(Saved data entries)
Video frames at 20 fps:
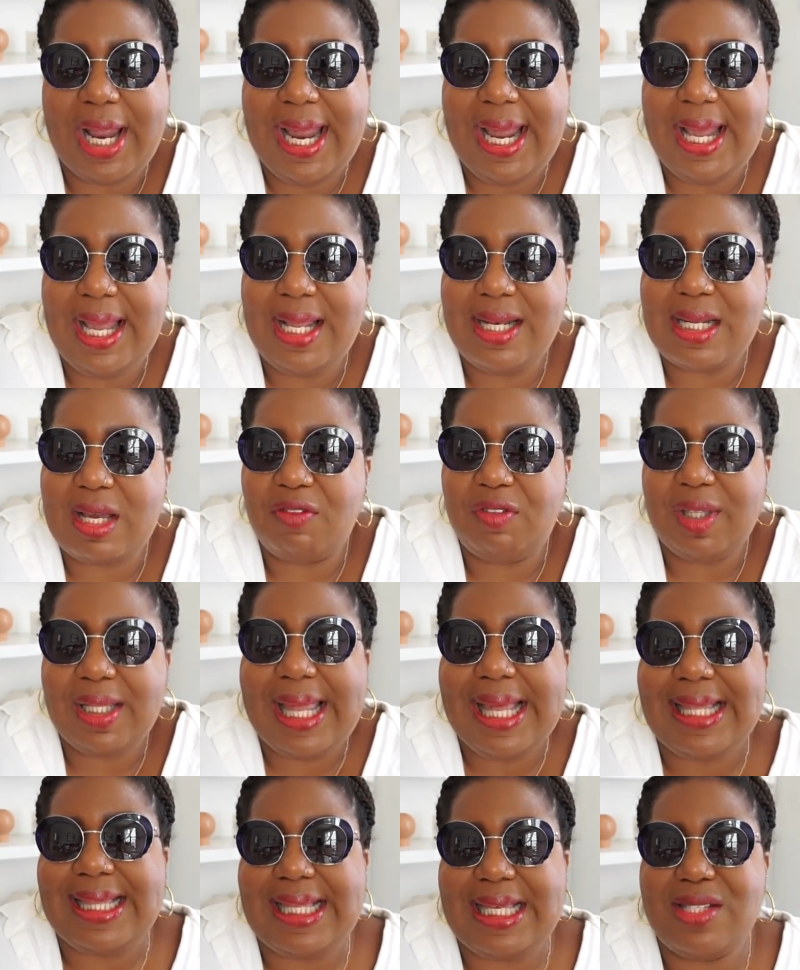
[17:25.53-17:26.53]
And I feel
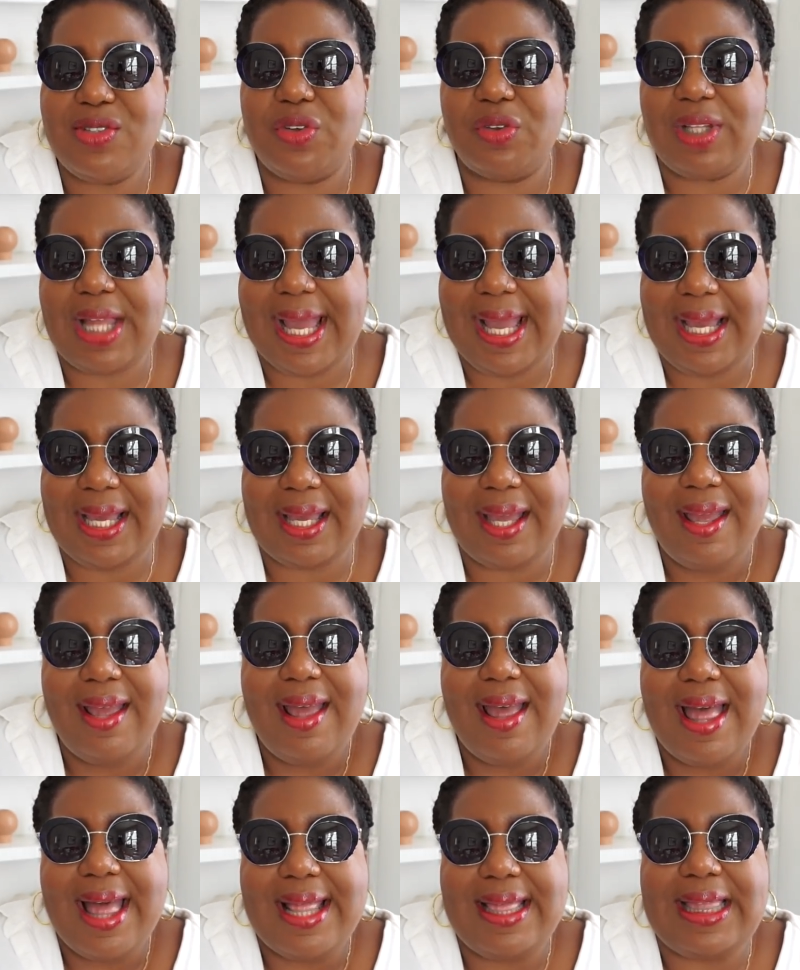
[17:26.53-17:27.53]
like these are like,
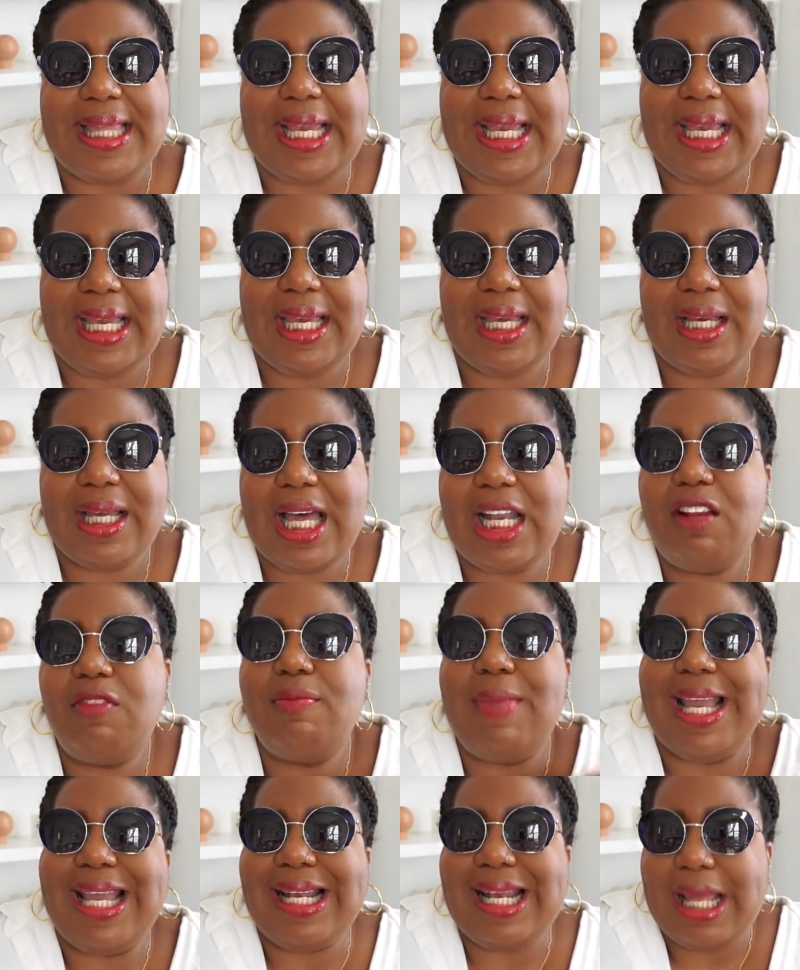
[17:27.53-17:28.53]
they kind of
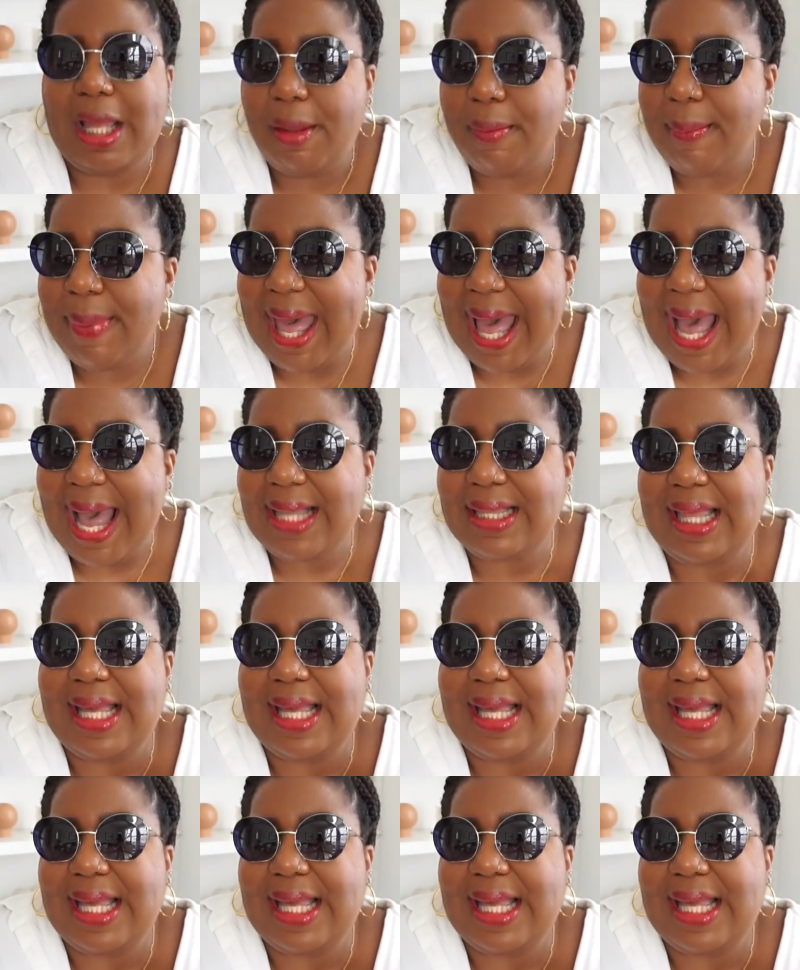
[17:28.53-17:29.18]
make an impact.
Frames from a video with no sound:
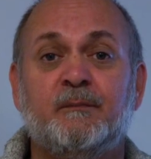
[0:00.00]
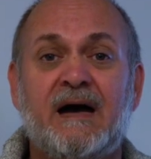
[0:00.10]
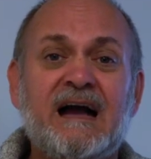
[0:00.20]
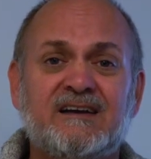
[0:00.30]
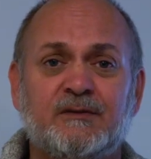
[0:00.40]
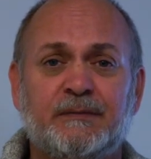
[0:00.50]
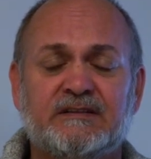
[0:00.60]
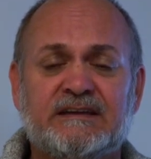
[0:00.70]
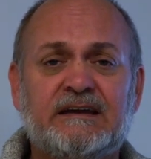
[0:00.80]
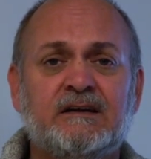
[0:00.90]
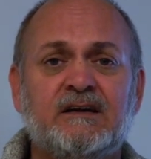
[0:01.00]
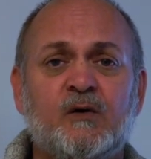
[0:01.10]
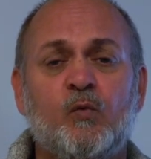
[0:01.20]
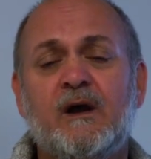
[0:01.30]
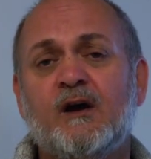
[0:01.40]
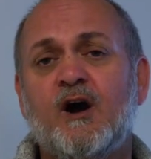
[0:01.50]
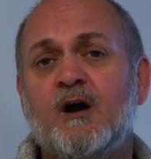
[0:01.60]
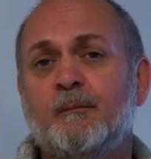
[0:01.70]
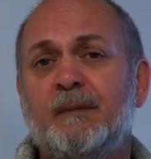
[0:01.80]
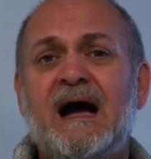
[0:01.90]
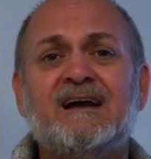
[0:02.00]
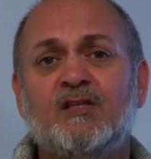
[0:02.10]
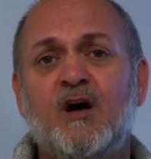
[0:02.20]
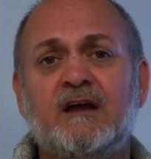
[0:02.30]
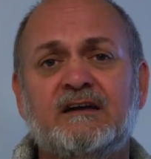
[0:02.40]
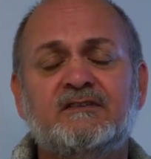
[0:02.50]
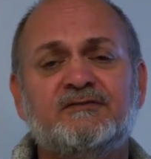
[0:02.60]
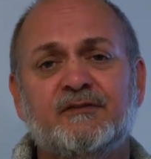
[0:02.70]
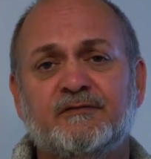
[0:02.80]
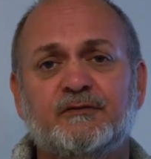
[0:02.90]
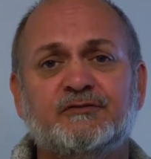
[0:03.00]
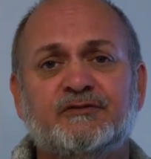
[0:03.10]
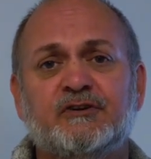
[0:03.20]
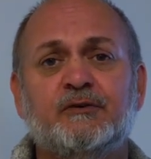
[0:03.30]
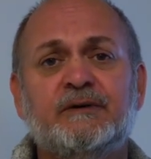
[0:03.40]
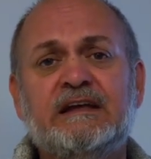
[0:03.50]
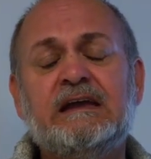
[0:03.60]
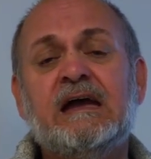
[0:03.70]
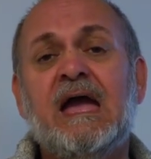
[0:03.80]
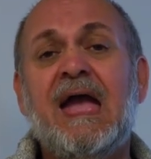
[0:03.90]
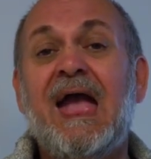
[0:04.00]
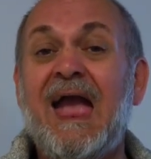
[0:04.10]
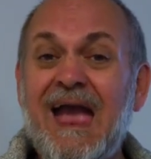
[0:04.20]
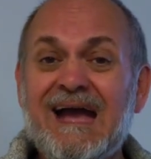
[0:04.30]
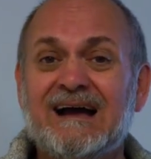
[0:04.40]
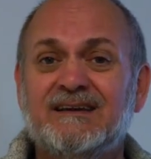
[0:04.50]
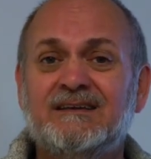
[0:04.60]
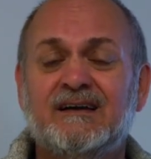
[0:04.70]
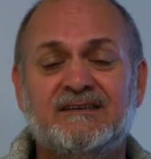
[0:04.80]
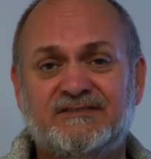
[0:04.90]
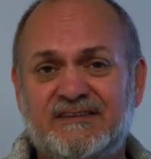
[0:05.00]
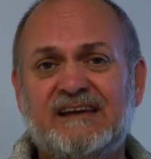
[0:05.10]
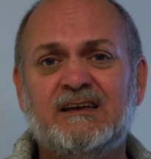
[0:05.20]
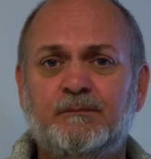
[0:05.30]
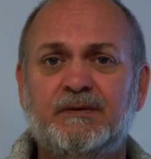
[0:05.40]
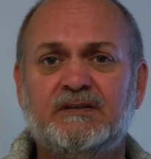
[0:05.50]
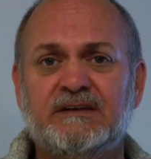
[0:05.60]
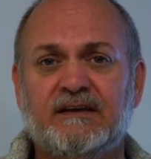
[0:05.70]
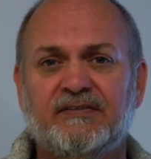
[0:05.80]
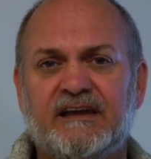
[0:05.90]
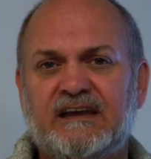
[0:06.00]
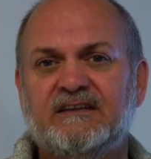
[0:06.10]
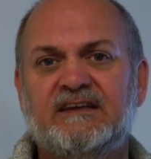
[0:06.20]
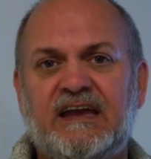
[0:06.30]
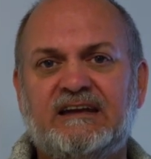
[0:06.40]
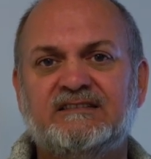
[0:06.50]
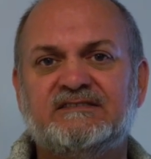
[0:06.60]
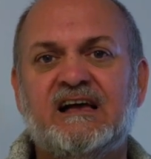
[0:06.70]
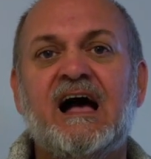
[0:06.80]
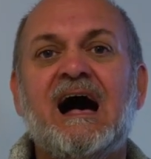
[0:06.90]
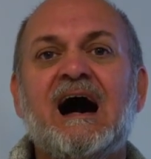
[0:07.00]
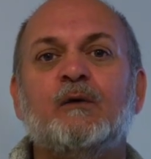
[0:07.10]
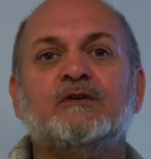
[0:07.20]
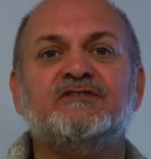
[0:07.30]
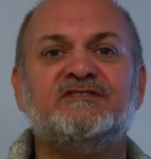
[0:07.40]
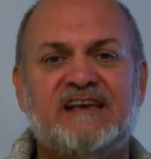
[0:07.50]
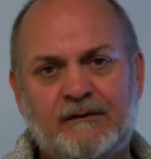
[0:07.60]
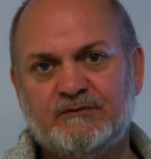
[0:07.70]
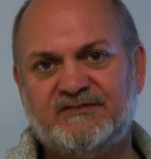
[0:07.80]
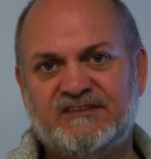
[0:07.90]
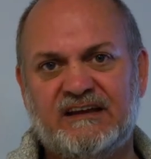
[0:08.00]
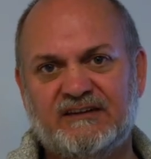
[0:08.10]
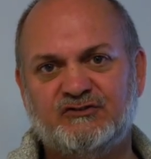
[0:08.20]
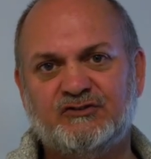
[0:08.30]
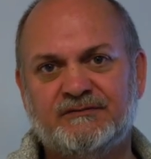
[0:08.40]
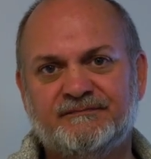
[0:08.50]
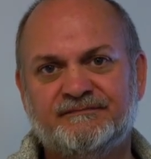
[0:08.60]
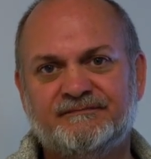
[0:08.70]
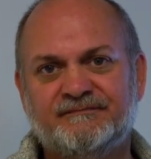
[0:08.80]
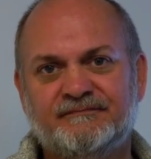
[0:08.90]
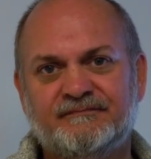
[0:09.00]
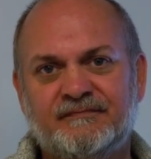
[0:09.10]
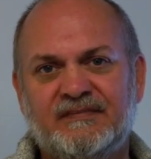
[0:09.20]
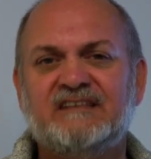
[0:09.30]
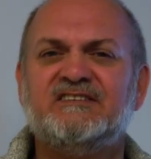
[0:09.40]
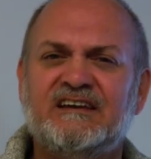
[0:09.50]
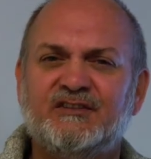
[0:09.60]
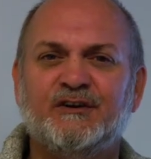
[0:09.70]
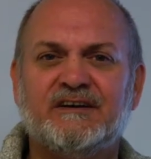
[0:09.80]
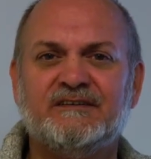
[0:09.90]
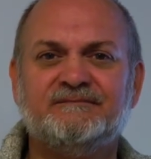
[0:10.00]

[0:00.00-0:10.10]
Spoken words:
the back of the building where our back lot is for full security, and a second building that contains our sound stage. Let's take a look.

▶ EXERCISE GOAL
Reproduce the records exactly, images excluded.

▶ RESPONSE FOR THIS EXERCISE
Video frames at 20 fps:
[17:25.53-17:26.53]
And I feel
[17:26.53-17:27.53]
like these are like,
[17:27.53-17:28.53]
they kind of
[17:28.53-17:29.18]
make an impact.
Frames from a video with no sound:
[0:00.00]
[0:00.10]
[0:00.20]
[0:00.30]
[0:00.40]
[0:00.50]
[0:00.60]
[0:00.70]
[0:00.80]
[0:00.90]
[0:01.00]
[0:01.10]
[0:01.20]
[0:01.30]
[0:01.40]
[0:01.50]
[0:01.60]
[0:01.70]
[0:01.80]
[0:01.90]
[0:02.00]
[0:02.10]
[0:02.20]
[0:02.30]
[0:02.40]
[0:02.50]
[0:02.60]
[0:02.70]
[0:02.80]
[0:02.90]
[0:03.00]
[0:03.10]
[0:03.20]
[0:03.30]
[0:03.40]
[0:03.50]
[0:03.60]
[0:03.70]
[0:03.80]
[0:03.90]
[0:04.00]
[0:04.10]
[0:04.20]
[0:04.30]
[0:04.40]
[0:04.50]
[0:04.60]
[0:04.70]
[0:04.80]
[0:04.90]
[0:05.00]
[0:05.10]
[0:05.20]
[0:05.30]
[0:05.40]
[0:05.50]
[0:05.60]
[0:05.70]
[0:05.80]
[0:05.90]
[0:06.00]
[0:06.10]
[0:06.20]
[0:06.30]
[0:06.40]
[0:06.50]
[0:06.60]
[0:06.70]
[0:06.80]
[0:06.90]
[0:07.00]
[0:07.10]
[0:07.20]
[0:07.30]
[0:07.40]
[0:07.50]
[0:07.60]
[0:07.70]
[0:07.80]
[0:07.90]
[0:08.00]
[0:08.10]
[0:08.20]
[0:08.30]
[0:08.40]
[0:08.50]
[0:08.60]
[0:08.70]
[0:08.80]
[0:08.90]
[0:09.00]
[0:09.10]
[0:09.20]
[0:09.30]
[0:09.40]
[0:09.50]
[0:09.60]
[0:09.70]
[0:09.80]
[0:09.90]
[0:10.00]

[0:00.00-0:10.10]
Spoken words:
the back of the building where our back lot is for full security, and a second building that contains our sound stage. Let's take a look.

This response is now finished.